На ласковые прикосновения пальцев Джека — он импровизировал с квартами в ля-миноре главным образом в среднем регистре — фортепьяно отзывалось очень нежными, берущими за душу звуками; Джек целиком погрузился в них, напряжение исчезло, он совершенно успокоился. Вместе с теплым вечерним воздухом в столовую вплывали садовые ароматы — сильно пахло цветущим возле беседки жасмином и чуточку — буковыми орехами. В такие минуты он отчетливо понимает, что женился очень удачно, хотя острее обычного тоскует по нерожденным детям, особенно по Максу.
— Ты каждый раз это говоришь, — сказала Марджори. — Но время-то летит. Посмотри на нас. Господи Боже, Филипу скоро стукнет пятьдесят.
— Через три года, — едва слышно отозвалась Милли.
Джек, точно джазист, играл, низко пригнувшись к клавиатуре. Не поднимая склоненной головы, он покосился на жену. С последними резонирующими отзвуками в столовую стала вползать тишина, но ее тут же заполнил стук и тиканье многочисленных старинных часов, больших напольных и маленьких золоченых. Они показывали время Уодхэмптон-Холла — время дремучих лесов и рождения династий в ту далекую пору, когда рука господина в металлической перчатке сжимала горло холопа.
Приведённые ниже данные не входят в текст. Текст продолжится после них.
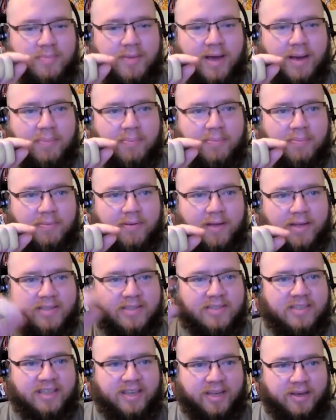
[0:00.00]
a map as
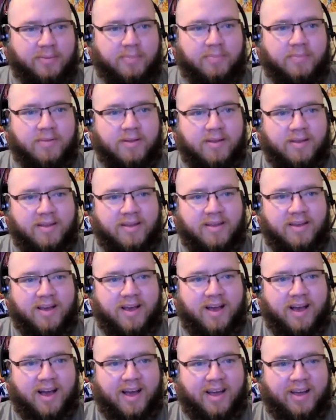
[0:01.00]
a DM,
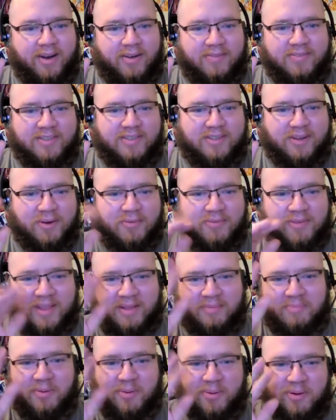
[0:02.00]
I often go for
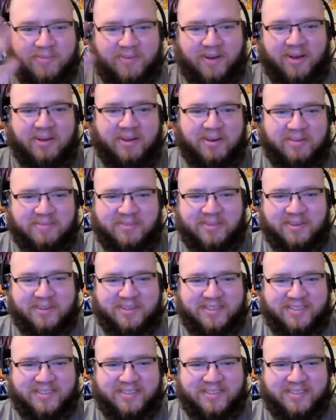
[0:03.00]
that bold, evocative look.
— Сколько уж лет слышу, что ему под пятьдесят, — пробурчала Марджори; она неодобрительно относится к Филипу, и он платит ей той же монетой. — Чуть не с его рождения. Ужас, до чего был крупный младенец.
Джеку очень не хотелось, чтобы общее благостное настроение было испорчено, и он стал исподволь заполнять комнату обволакивающими, умиротворяющими созвучиями.
Милли взяла какую-то книгу с индийского столика возле кресла. На твердой обложке значилось: Адам Терлвелл. Политика.
— Ты сейчас вот это читаешь?
Глаза Марджори насмешливо блеснули:
— Ричард уверен, что книга целиком посвящена тому, что происходит в Вестминстере, правда, дорогой?